:: WORK INSTRUCTIONS ::
Could you please reproduce the entries exactly, leaving out any pictures?

:: RECORDS FOR PROCESSING ::
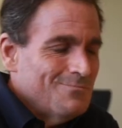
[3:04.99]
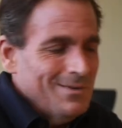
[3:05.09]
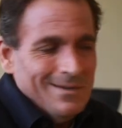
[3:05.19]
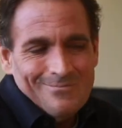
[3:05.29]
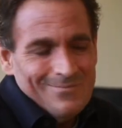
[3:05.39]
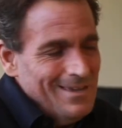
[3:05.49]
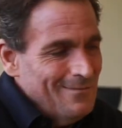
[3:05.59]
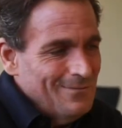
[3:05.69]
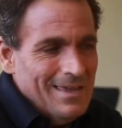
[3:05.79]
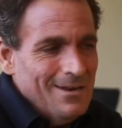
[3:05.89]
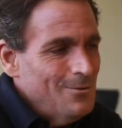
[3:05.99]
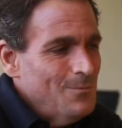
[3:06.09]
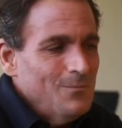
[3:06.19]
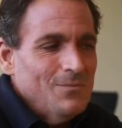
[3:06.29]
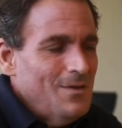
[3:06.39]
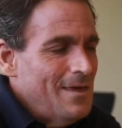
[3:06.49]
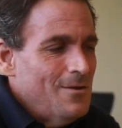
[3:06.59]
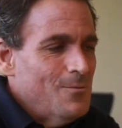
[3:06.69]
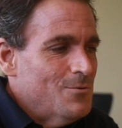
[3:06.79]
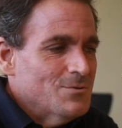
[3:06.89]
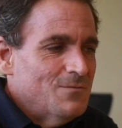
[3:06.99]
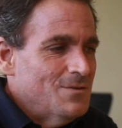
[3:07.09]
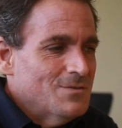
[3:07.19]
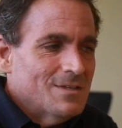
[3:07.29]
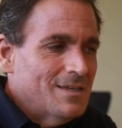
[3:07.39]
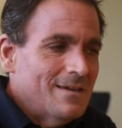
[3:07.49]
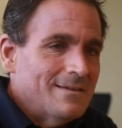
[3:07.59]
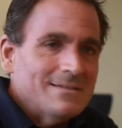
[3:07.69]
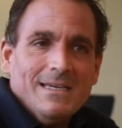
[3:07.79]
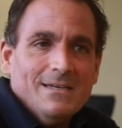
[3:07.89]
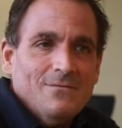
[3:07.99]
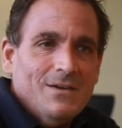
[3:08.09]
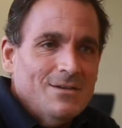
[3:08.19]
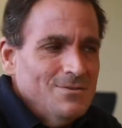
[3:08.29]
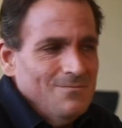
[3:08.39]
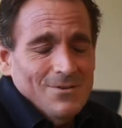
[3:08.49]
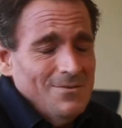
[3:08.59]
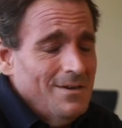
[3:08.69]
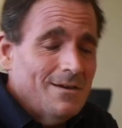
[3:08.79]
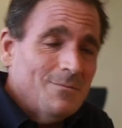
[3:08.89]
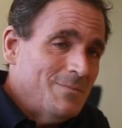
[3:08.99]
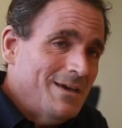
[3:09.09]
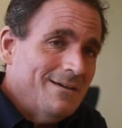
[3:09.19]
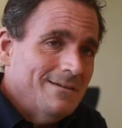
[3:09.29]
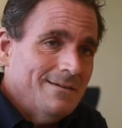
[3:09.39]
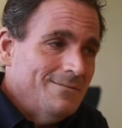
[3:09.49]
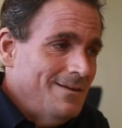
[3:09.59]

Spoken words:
But if that other person feels like they got taken advantage of, they're not coming back again.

:: ANSWER FOR THE TASK ::
[3:04.99]
[3:05.09]
[3:05.19]
[3:05.29]
[3:05.39]
[3:05.49]
[3:05.59]
[3:05.69]
[3:05.79]
[3:05.89]
[3:05.99]
[3:06.09]
[3:06.19]
[3:06.29]
[3:06.39]
[3:06.49]
[3:06.59]
[3:06.69]
[3:06.79]
[3:06.89]
[3:06.99]
[3:07.09]
[3:07.19]
[3:07.29]
[3:07.39]
[3:07.49]
[3:07.59]
[3:07.69]
[3:07.79]
[3:07.89]
[3:07.99]
[3:08.09]
[3:08.19]
[3:08.29]
[3:08.39]
[3:08.49]
[3:08.59]
[3:08.69]
[3:08.79]
[3:08.89]
[3:08.99]
[3:09.09]
[3:09.19]
[3:09.29]
[3:09.39]
[3:09.49]
[3:09.59]

Spoken words:
But if that other person feels like they got taken advantage of, they're not coming back again.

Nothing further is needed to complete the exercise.